(Available data Opens)

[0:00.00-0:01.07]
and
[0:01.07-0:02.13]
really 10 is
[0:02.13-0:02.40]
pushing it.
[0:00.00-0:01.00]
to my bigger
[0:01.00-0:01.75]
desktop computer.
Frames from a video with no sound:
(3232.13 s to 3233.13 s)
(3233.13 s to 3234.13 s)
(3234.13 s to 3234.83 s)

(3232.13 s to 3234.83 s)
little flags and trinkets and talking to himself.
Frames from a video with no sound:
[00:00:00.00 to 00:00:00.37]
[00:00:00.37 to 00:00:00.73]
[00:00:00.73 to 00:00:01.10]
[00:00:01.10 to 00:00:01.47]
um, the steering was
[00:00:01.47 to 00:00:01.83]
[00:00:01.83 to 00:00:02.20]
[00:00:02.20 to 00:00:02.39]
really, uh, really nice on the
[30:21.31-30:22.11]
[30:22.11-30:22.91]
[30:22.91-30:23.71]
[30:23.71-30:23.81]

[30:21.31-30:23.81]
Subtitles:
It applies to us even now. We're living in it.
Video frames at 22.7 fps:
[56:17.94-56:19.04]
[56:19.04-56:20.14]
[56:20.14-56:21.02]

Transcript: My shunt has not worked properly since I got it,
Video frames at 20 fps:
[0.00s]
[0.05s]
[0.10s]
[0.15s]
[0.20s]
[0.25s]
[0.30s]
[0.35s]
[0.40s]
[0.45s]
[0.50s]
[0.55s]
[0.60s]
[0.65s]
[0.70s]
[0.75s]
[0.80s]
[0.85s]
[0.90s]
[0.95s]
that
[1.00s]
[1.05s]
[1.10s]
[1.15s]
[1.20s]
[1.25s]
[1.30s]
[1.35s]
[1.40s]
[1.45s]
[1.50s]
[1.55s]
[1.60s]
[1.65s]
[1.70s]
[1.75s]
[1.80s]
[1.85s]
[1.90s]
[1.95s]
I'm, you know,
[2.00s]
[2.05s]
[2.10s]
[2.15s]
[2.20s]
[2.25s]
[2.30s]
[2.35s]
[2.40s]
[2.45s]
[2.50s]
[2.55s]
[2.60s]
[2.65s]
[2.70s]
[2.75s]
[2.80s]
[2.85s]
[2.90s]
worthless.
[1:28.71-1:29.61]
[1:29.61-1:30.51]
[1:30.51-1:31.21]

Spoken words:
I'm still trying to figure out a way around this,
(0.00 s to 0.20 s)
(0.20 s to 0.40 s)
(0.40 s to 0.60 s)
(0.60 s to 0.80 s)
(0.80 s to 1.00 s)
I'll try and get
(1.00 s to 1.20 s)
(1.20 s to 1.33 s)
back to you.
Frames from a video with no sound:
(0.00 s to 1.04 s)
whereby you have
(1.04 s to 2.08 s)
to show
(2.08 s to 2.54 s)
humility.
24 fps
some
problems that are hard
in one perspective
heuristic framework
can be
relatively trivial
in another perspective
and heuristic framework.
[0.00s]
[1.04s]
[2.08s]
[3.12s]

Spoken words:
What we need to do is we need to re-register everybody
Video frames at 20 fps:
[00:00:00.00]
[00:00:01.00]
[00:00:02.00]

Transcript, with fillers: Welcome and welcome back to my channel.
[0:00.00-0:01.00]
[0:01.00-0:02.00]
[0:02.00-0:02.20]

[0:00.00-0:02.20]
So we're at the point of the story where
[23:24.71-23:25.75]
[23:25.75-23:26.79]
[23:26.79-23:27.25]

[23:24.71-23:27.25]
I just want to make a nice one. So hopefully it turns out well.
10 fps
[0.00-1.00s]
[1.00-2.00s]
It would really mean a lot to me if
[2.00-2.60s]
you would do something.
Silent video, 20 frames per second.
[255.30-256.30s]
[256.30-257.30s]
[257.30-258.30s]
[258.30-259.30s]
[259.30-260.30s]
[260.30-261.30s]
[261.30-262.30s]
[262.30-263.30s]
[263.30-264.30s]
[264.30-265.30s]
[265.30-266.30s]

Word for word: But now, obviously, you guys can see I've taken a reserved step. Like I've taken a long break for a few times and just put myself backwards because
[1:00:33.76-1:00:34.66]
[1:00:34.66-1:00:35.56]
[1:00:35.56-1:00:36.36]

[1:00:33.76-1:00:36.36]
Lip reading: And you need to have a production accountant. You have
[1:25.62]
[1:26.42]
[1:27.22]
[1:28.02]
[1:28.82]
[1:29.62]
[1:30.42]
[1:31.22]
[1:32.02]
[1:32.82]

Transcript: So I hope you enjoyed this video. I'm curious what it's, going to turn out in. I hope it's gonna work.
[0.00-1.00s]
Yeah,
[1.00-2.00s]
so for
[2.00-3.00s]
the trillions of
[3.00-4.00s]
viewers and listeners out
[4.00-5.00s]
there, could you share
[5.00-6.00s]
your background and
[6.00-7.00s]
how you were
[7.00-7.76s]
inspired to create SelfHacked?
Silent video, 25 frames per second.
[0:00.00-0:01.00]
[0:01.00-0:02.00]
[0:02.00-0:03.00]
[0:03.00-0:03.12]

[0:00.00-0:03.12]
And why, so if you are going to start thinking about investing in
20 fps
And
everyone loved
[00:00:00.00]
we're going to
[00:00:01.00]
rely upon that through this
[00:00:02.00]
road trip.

(Available data Closes)

Precisely the lines between those holding "(0.80 s to 1.00 s)" and "[265.30-266.30s]", inclusive, are to be reproduced from the listing above, with nothing added.

## Response to this exercise
(0.80 s to 1.00 s)
I'll try and get
(1.00 s to 1.20 s)
(1.20 s to 1.33 s)
back to you.
Frames from a video with no sound:
(0.00 s to 1.04 s)
whereby you have
(1.04 s to 2.08 s)
to show
(2.08 s to 2.54 s)
humility.
24 fps
some
problems that are hard
in one perspective
heuristic framework
can be
relatively trivial
in another perspective
and heuristic framework.
[0.00s]
[1.04s]
[2.08s]
[3.12s]

Spoken words:
What we need to do is we need to re-register everybody
Video frames at 20 fps:
[00:00:00.00]
[00:00:01.00]
[00:00:02.00]

Transcript, with fillers: Welcome and welcome back to my channel.
[0:00.00-0:01.00]
[0:01.00-0:02.00]
[0:02.00-0:02.20]

[0:00.00-0:02.20]
So we're at the point of the story where
[23:24.71-23:25.75]
[23:25.75-23:26.79]
[23:26.79-23:27.25]

[23:24.71-23:27.25]
I just want to make a nice one. So hopefully it turns out well.
10 fps
[0.00-1.00s]
[1.00-2.00s]
It would really mean a lot to me if
[2.00-2.60s]
you would do something.
Silent video, 20 frames per second.
[255.30-256.30s]
[256.30-257.30s]
[257.30-258.30s]
[258.30-259.30s]
[259.30-260.30s]
[260.30-261.30s]
[261.30-262.30s]
[262.30-263.30s]
[263.30-264.30s]
[264.30-265.30s]
[265.30-266.30s]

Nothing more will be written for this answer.